Choose OCR Software

One way or another, you need software to turn your raw scans into searchable PDFs. OCR software of some sort most likely came with your scanner, but if it didn’t—or if you’re not happy with its features or accuracy—you have oodles of other choices. This chapter provides an overview of major factors to consider when choosing Mac-compatible OCR software, along with a few specific suggestions for software to try (or avoid).

Determine Your Needs

I haven’t tried every scanner and every OCR app out there, but I’m going to go out on a limb and suggest that almost any combination of scanner and software can be made to yield acceptable results for most users. If you don’t want to agonize over the decision, the path of least resistance is to use whatever software came with your scanner.

However, you may be the sort of person who should look more deeply into the capabilities of OCR tools before jumping in if any of the following statements apply to you:

  • You need to scan in multiple languages. All the OCR apps I discuss here support English text, and most support at least a few other languages too. If you have documents in more than one language (and especially if your documents mix more than one language on a page), you’ll want OCR software that supports those languages, as I discuss in the next topic.
  • You want capabilities your existing OCR software lacks. Perhaps you’ve tried the software that came with your scanner and found it to be too slow, too cumbersome to use, or missing features you wish it had. If so, by all means look for a replacement!
  • You need more-advanced PDF processing features. Some of the OCR programs here do nothing but spit out a searchable PDF file, whereas others let you manipulate PDFs to your heart’s content. If you want fine-grained control over your searchable PDFs, look for such a program.

If you have none of those needs, feel free to skip to the next chapter, Configure Your Software. Otherwise, continue reading to learn about features to consider when evaluating OCR software.

Consider Important OCR Features

Comparing OCR apps for macOS is less of a science than an art—and a messy one at that. The information available on developers’ Web sites varies tremendously in scope and detail. Some have elaborate user man­uals, while others have only a brief how-to guide. Many offer downloadable demo versions, but some don’t. Developers use different terms to describe the same features, and have wildly divergent ideas about what constitutes a nicely usable interface. A feature that one devel­oper considers too obvious to mention may be a main selling point for another. And although most of these apps claim to have out­standing OCR accuracy, objective measurements are notoriously difficult to come by.

In short, it’s harder than one might imagine to evaluate OCR software without trying it out (and even then, results may be ambiguous). However, a few factors are worth looking for:

  • Accuracy: No OCR software is 100 percent accurate, but it’s been a long time since I used OCR software that didn’t come close enough to meet my basic searching and archiving needs. (Remember, if all you need to do with your PDFs is search them, occasional OCR mis­takes won’t affect your results much.) Nevertheless, because so many factors influence OCR accuracy—not the least of which is the quality of the raw scans that your scanner produces—it’s possible for two people to have dramatically different results with the same app and even the same document. So, my advice is to take develop­ers’ claims of accuracy with a teaspoon of salt.

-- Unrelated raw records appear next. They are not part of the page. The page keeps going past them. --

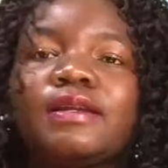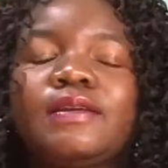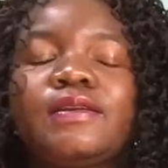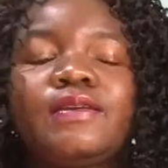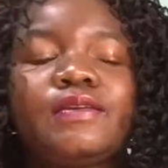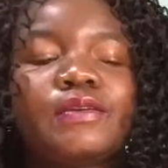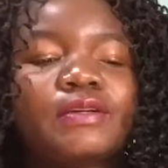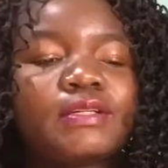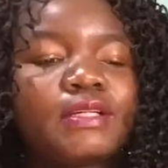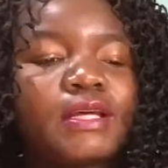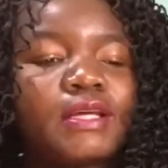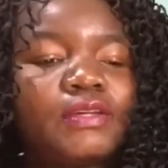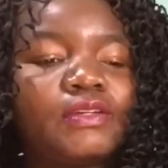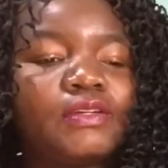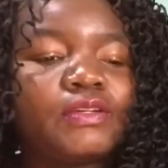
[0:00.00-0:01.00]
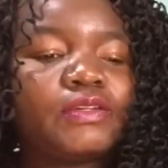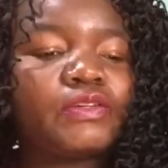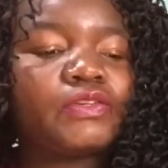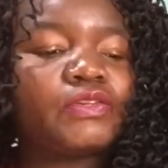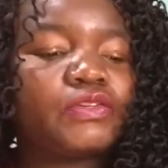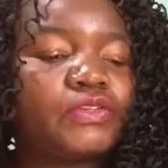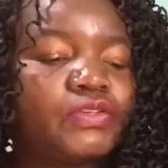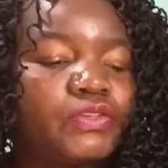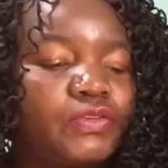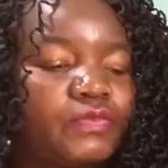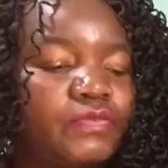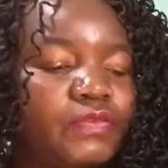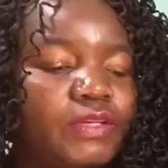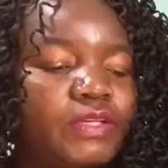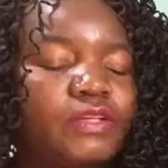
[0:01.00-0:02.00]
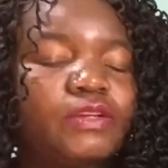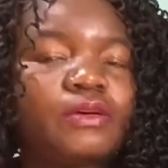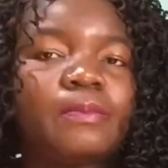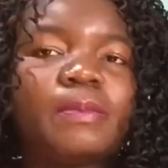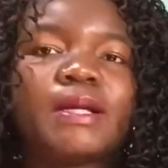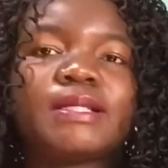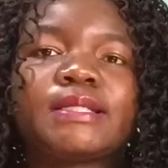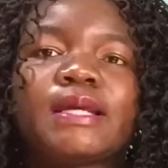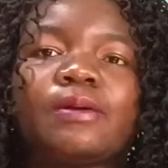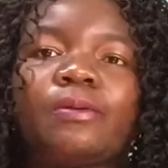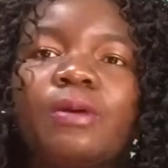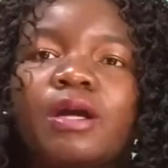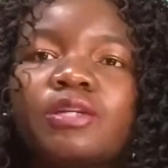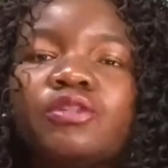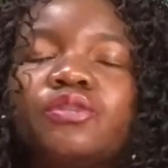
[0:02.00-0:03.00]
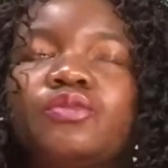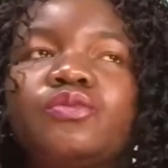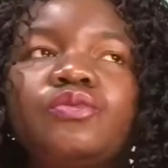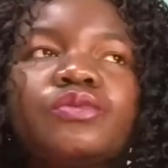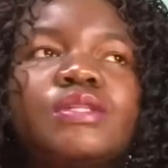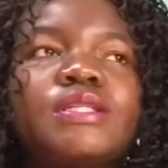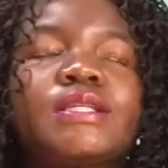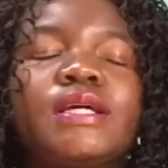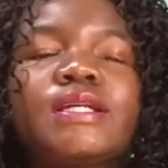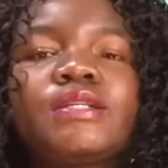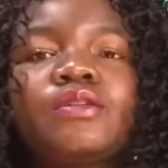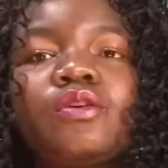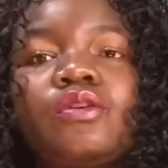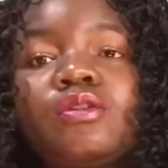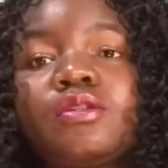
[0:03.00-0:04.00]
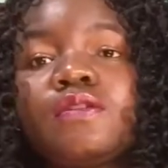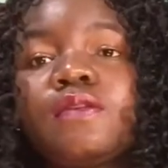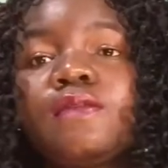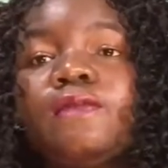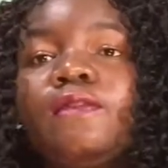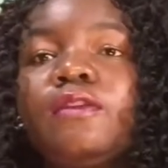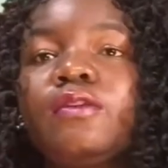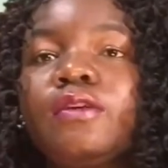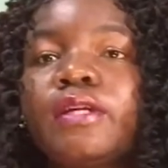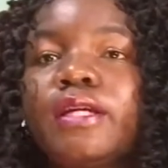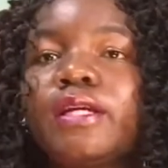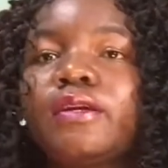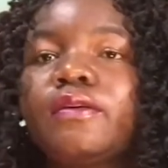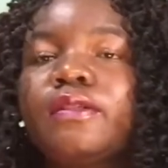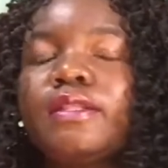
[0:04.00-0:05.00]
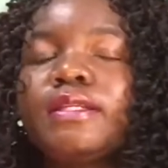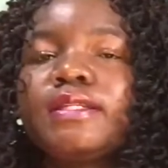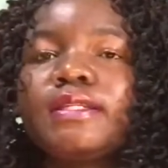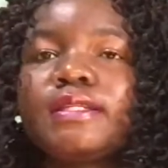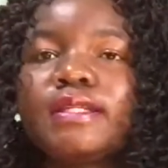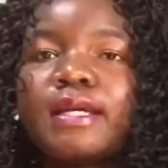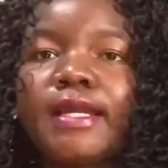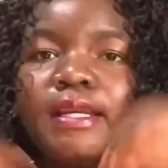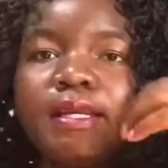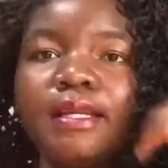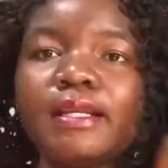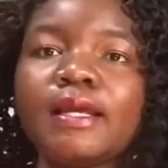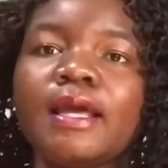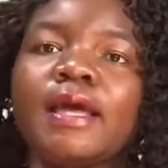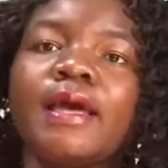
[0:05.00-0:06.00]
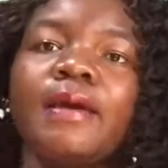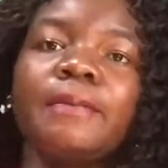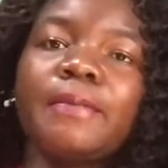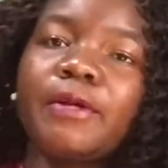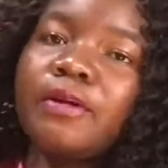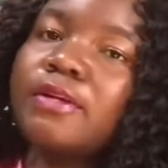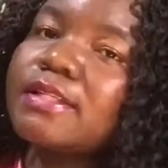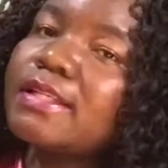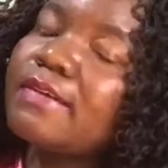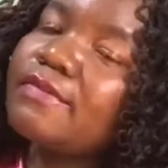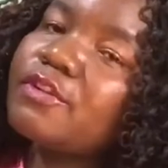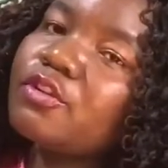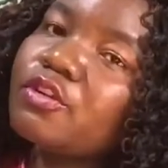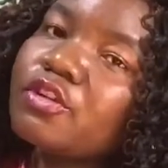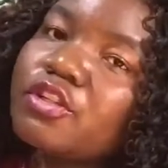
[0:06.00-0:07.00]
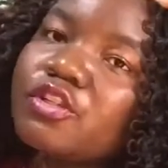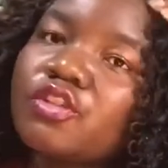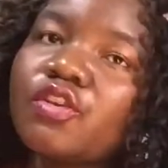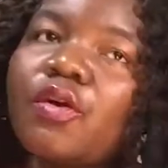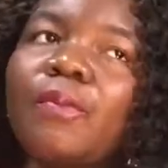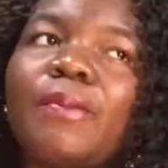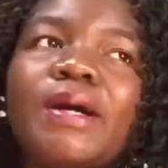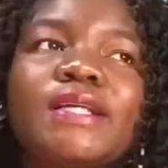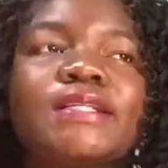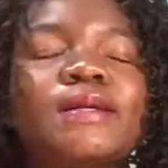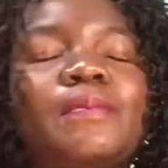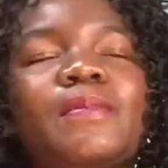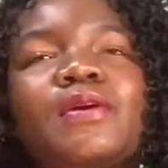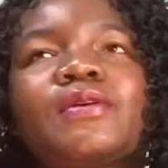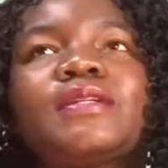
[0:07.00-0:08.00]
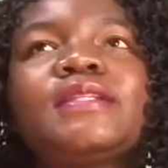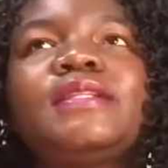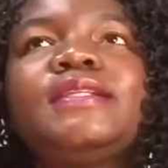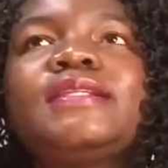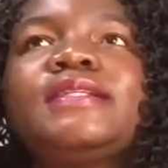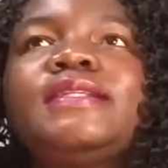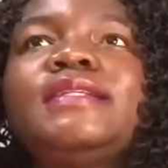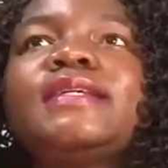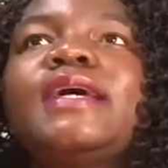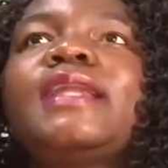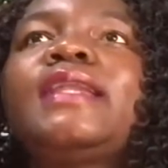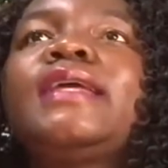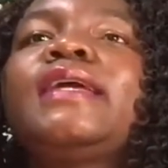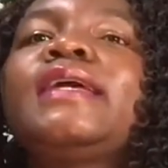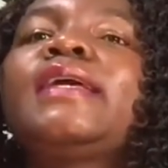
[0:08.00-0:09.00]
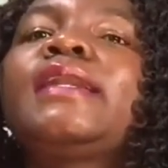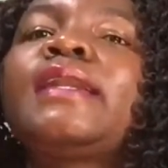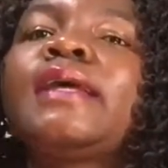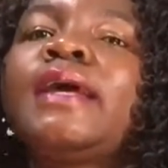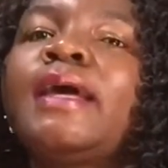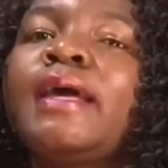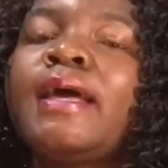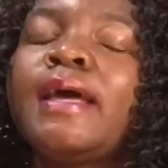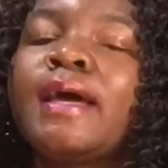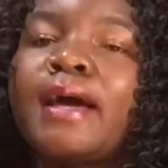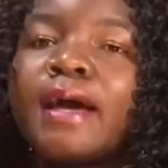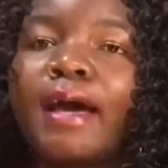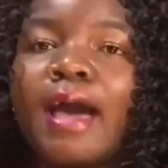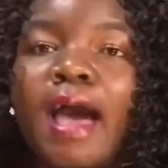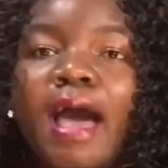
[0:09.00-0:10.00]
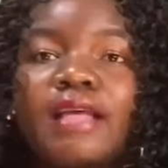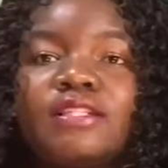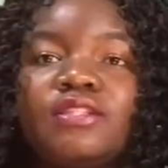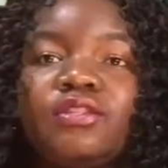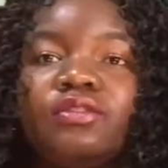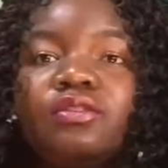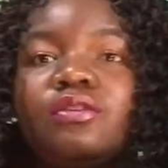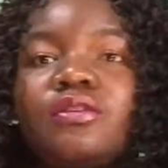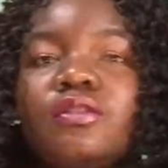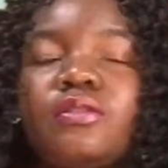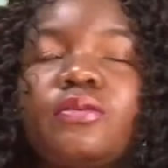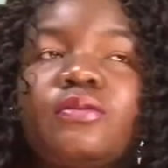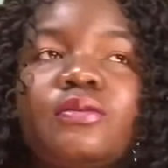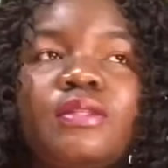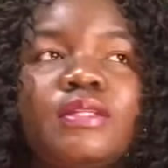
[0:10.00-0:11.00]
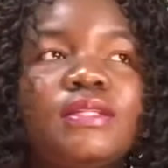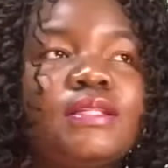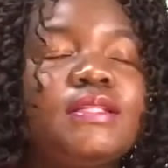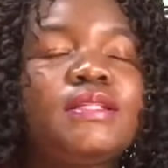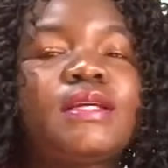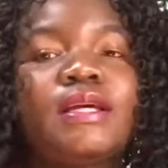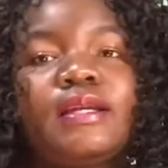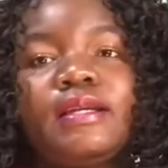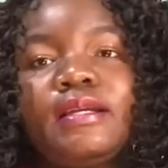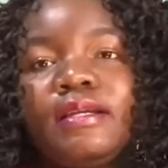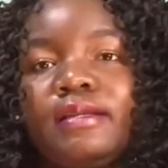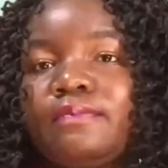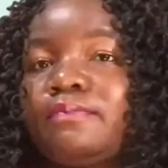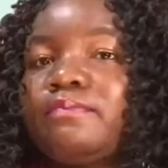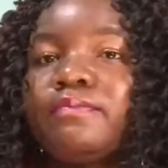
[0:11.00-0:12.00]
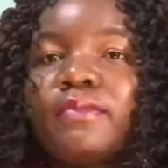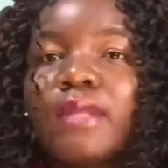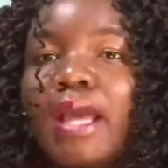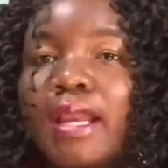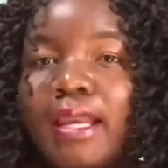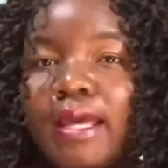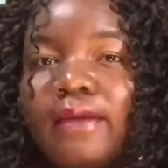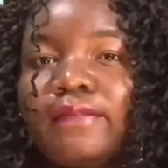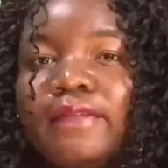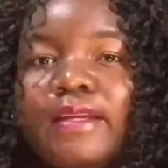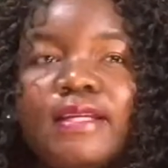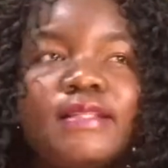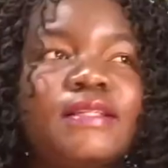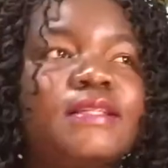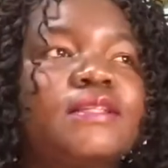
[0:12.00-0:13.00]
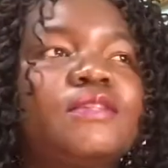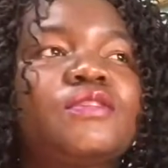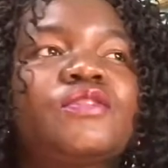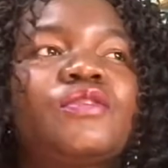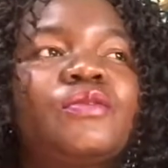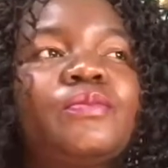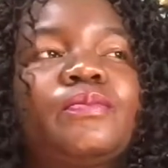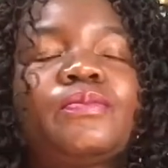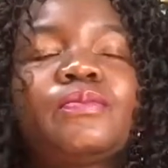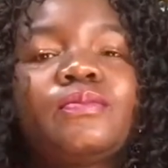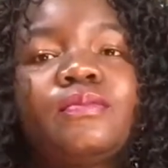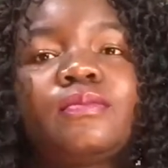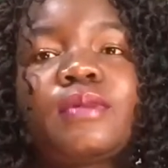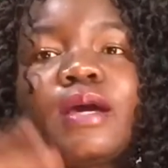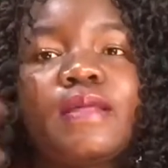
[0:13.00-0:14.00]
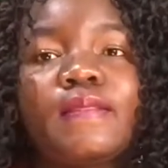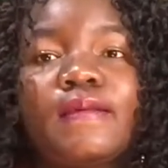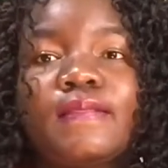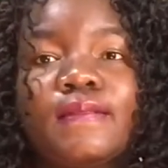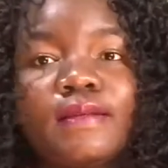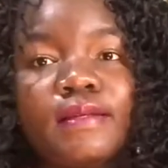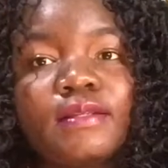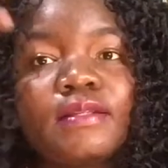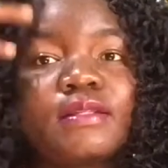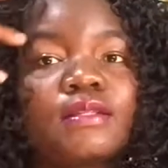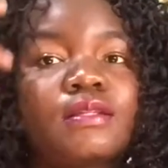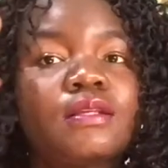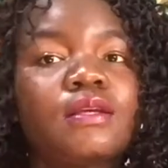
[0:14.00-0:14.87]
not a usual video, but I want to start also vlogging on this channel, because I've talked so much about this journey, and as you go through this journey, life doesn't stop. Other things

    The best way to determine whether results are good enough for your needs is to try an OCR tool on freshly scanned documents from your scanner of choice. Then, select all the text in the PDF, paste it into an empty document in your favorite word processor, and run a spelling check (or skim for errors manually). If the terms you’re likely to search for are often incorrect, you might want to look for a different program.

  • Languages: If not all the documents that you’ll scan are entirely in English, pay attention to the software’s multilingual support. The first task of OCR software is to recognize individual characters. If a document contains characters that don’t appear in English (such as Ω or ø), your OCR software must know about those other character sets in order to interpret them properly—otherwise, they’ll be repre­sent­ed by the nearest equivalents in the English alphabet. Beyond that, nearly all modern OCR software uses language-specific dic­tion­aries and algorithms to improve its accuracy dramatically. If a certain group of pixels might be either torn or tcm, a dictionary can compare those two strings and conclude that, for English, “torn” is the much more likely interpretation.

    The same goes for other languages, including those that use the same alphabet as English: you’ll get much better results if the pro­gram knows about the rules of that particular language.

    Even with support for multiple languages, though, OCR software may need help to narrow things down. If you specify up front which language a document is in (something usually done in the software’s preferences), you’ll get better results than if the software has to guess.

    Often, you can specify both a primary language and one or more secondary languages to improve the odds that the software will use the right rules as needed. Even so, OCR software that does perfectly well with pages that are entirely in a single language may have trouble determining when languages change within a page. Once again, this is best judged by selecting some representative docu­ments from your collection, scanning them using the settings I cover in the next chapter, and then checking to see what results the OCR software provides. Be sure to verify that they are, in fact, searchable, too.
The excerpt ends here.